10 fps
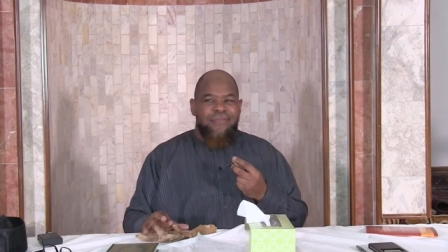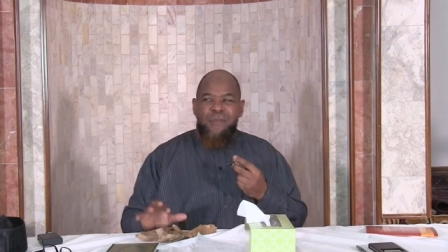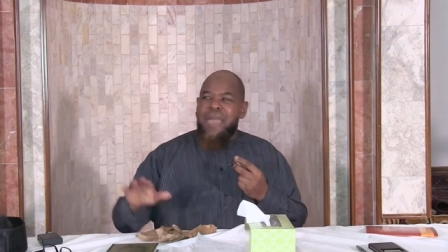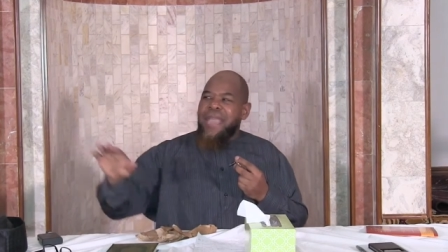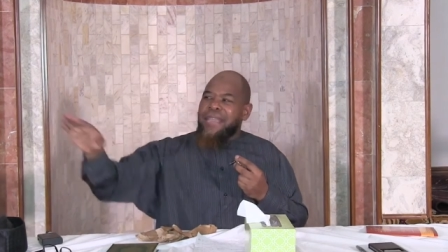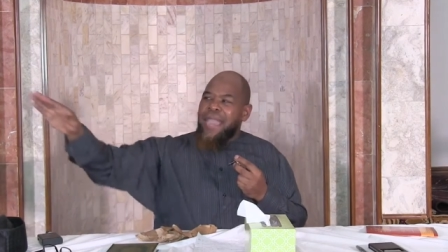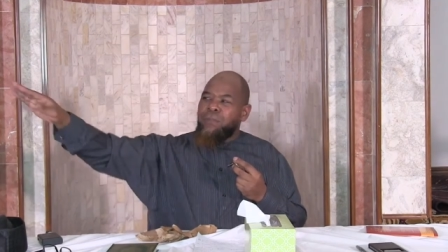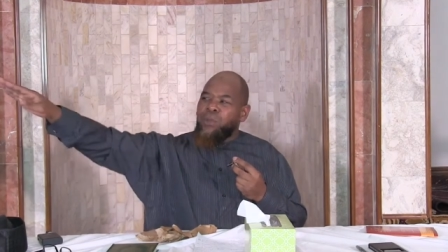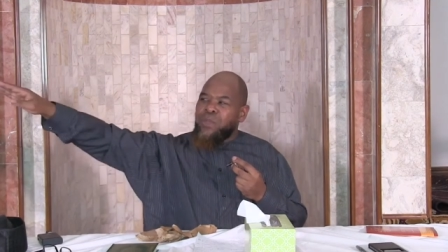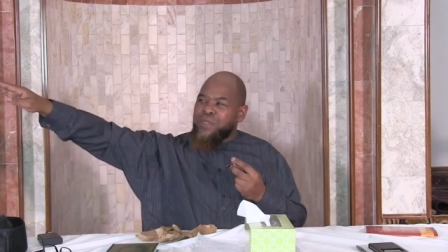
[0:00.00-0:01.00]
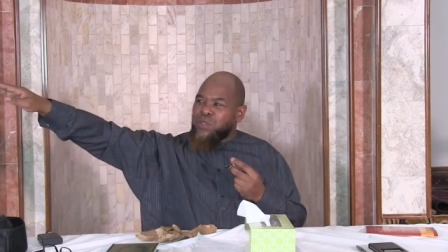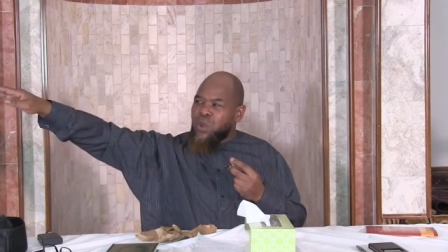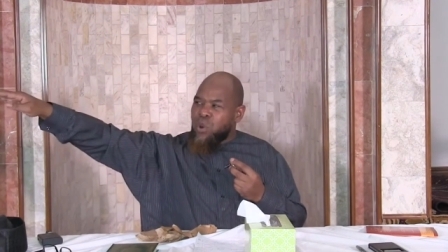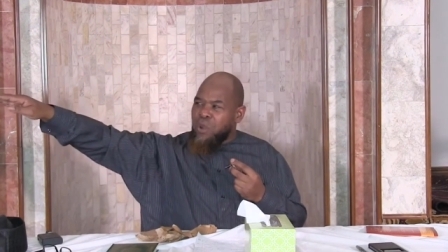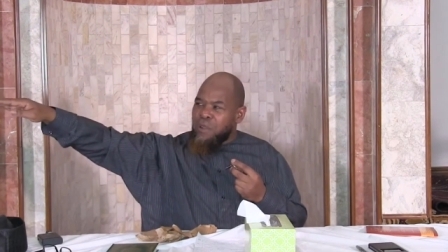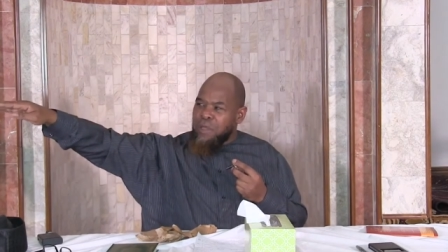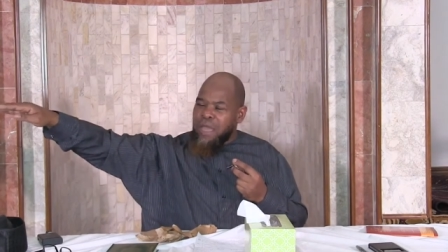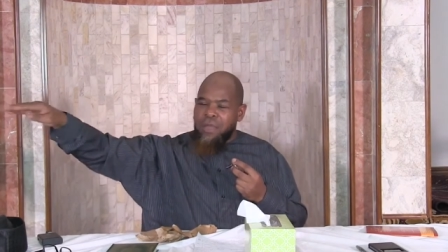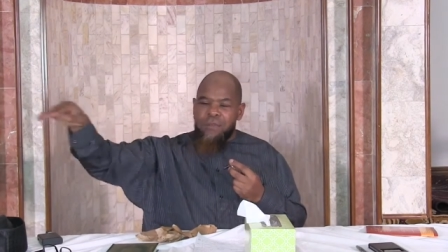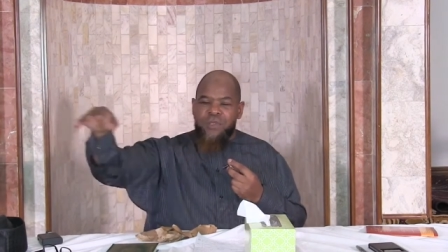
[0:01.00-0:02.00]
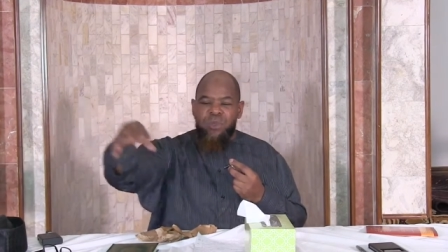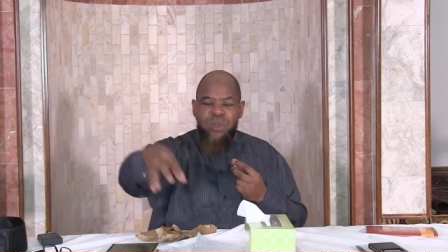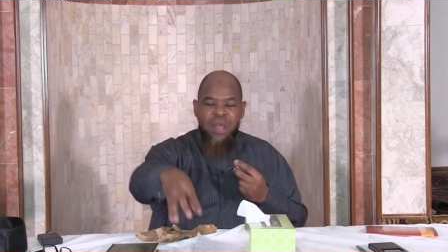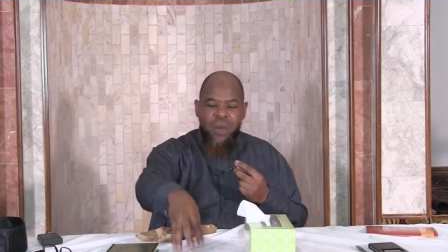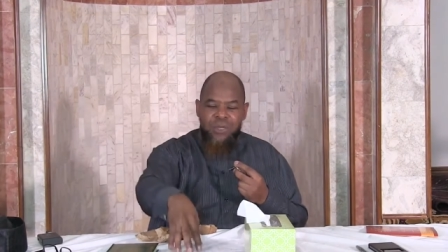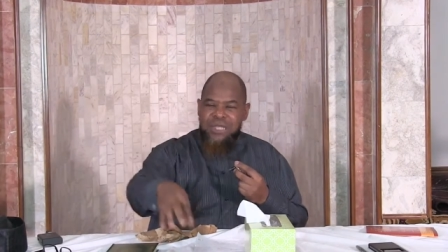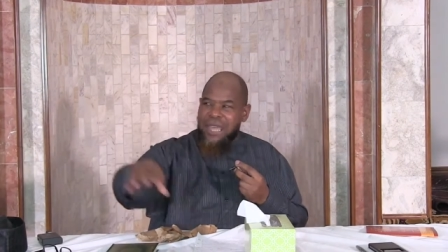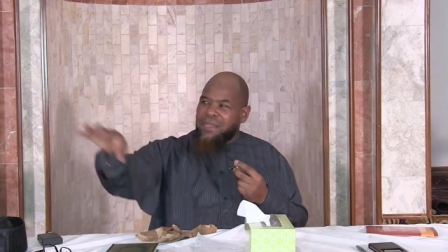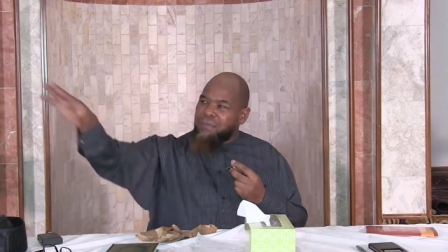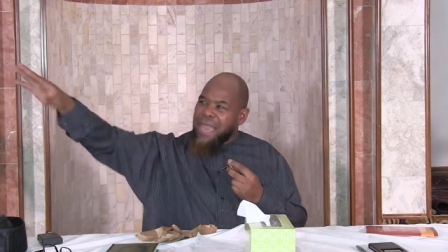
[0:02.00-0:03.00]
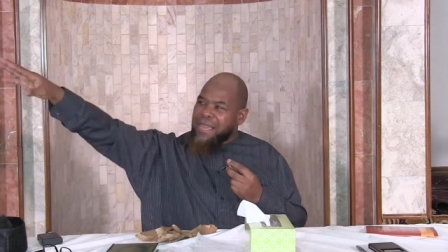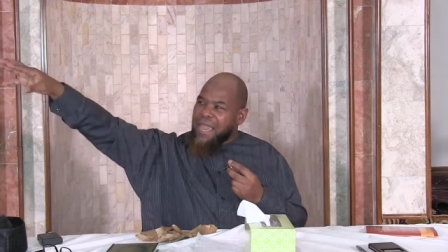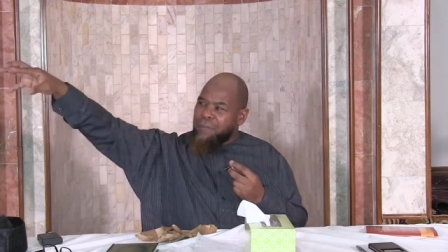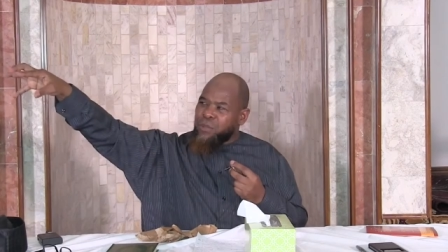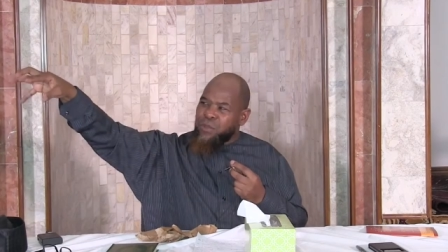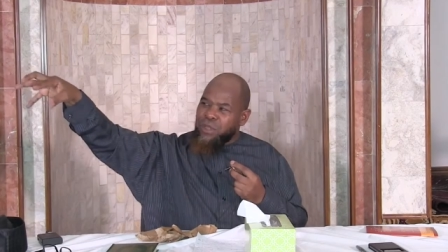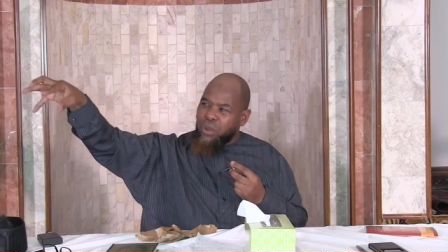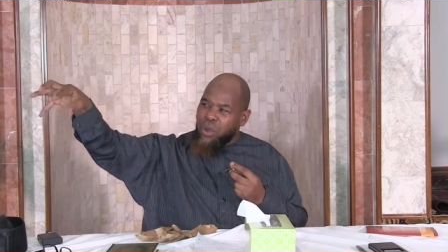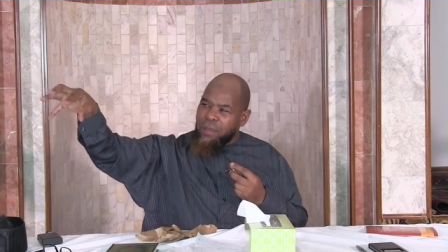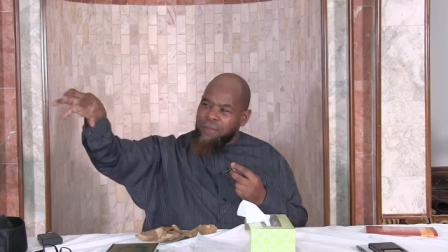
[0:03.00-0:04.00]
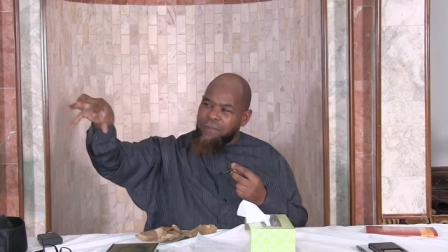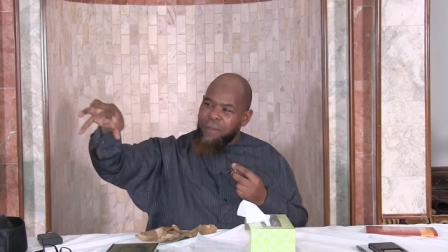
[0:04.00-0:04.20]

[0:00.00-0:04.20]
The man came through this door, and Rasulullah was there. The man came through the door.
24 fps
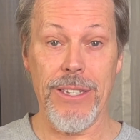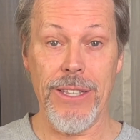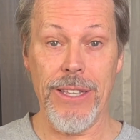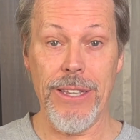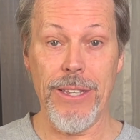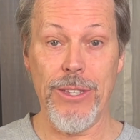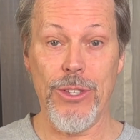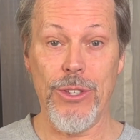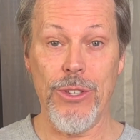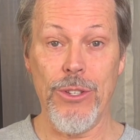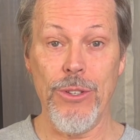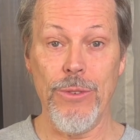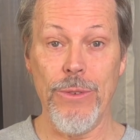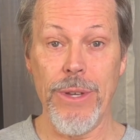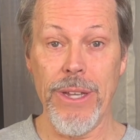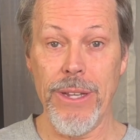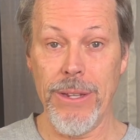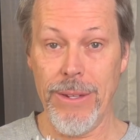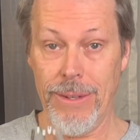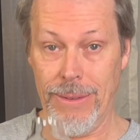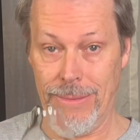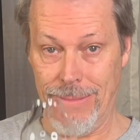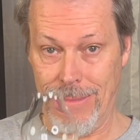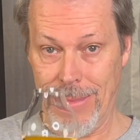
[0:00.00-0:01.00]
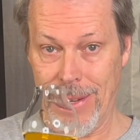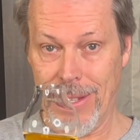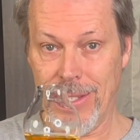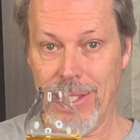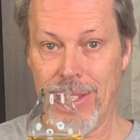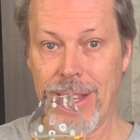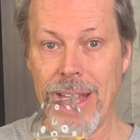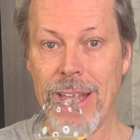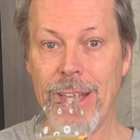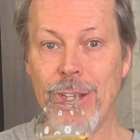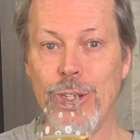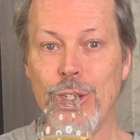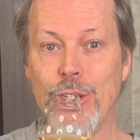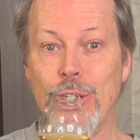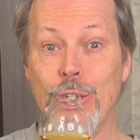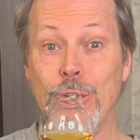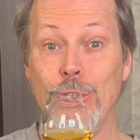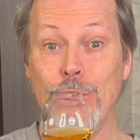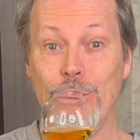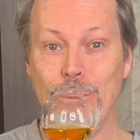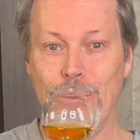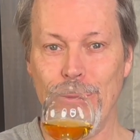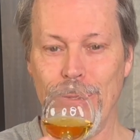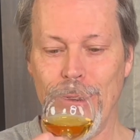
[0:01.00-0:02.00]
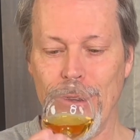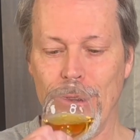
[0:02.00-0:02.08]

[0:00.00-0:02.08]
leads to in stage two.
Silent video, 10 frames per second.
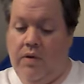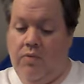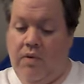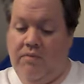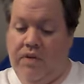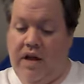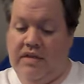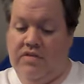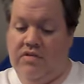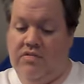When
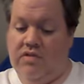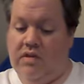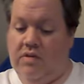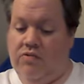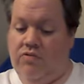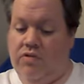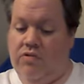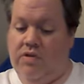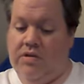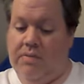Flight two's
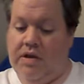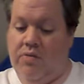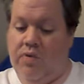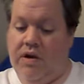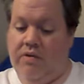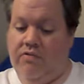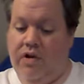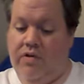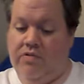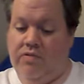crew is made aware of
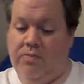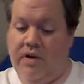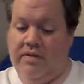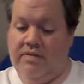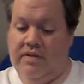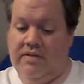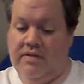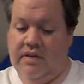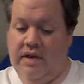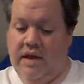Guerrero's presence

-=-=-

EXERCISE GOAL →
If a record above holds a picture, leave the picture out and write out everything else exactly.

RESULT FOR THIS TASK →
10 fps
[0:00.00-0:01.00]
[0:01.00-0:02.00]
[0:02.00-0:03.00]
[0:03.00-0:04.00]
[0:04.00-0:04.20]

[0:00.00-0:04.20]
The man came through this door, and Rasulullah was there. The man came through the door.
24 fps
[0:00.00-0:01.00]
[0:01.00-0:02.00]
[0:02.00-0:02.08]

[0:00.00-0:02.08]
leads to in stage two.
Silent video, 10 frames per second.
When
Flight two's
crew is made aware of
Guerrero's presence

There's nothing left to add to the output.